Alexander never led an army larger than 50,000 men—by necessity more than by intent: he was forced to leave at least 40,000 Macedonians back in Greece to keep the peace. In his first battles (e.g., Granicus and Issus) there were more Greeks fighting against him than for him. Given the fact that garrisoning and constabulary forces were also needed to secure his conquest, it is a wonder—given the limited manpower reserves of Macedonia—that he had any army left at all. Such practical manpower considerations are critical in any assessment of his later “humanitarian” efforts at including Persians and other Asians in his army. Remember also that for the first four years of his invasion (334–331), there were thousands of Greeks who made their way to Persia to fight Alexander the “liberator”—and almost no Persians who fought for him.

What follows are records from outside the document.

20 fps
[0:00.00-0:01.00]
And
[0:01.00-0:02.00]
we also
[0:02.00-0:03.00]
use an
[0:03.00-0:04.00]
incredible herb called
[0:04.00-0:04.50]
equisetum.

To Alexander, as was true of Napoleon, the size of the opponent mattered little, since he would concentrate on only a small segment of the enemy line, while his father’s old marshals would hold the enemy fast elsewhere. Reserves would help to ensure that the enemy did not reach his own rear. Alexander himself would wait, seek his opening, and send his wedge of horsemen and heavy pikemen to blast apart the enemy, his charge sending ripples of fear through thousands of less disciplined imperial subjects. Who of the enemy—themselves of differing speech and custom—would be the first to stay and die against the crazed Macedonian so that others in the Great King’s army could follow their sacrifice and swarm Alexander?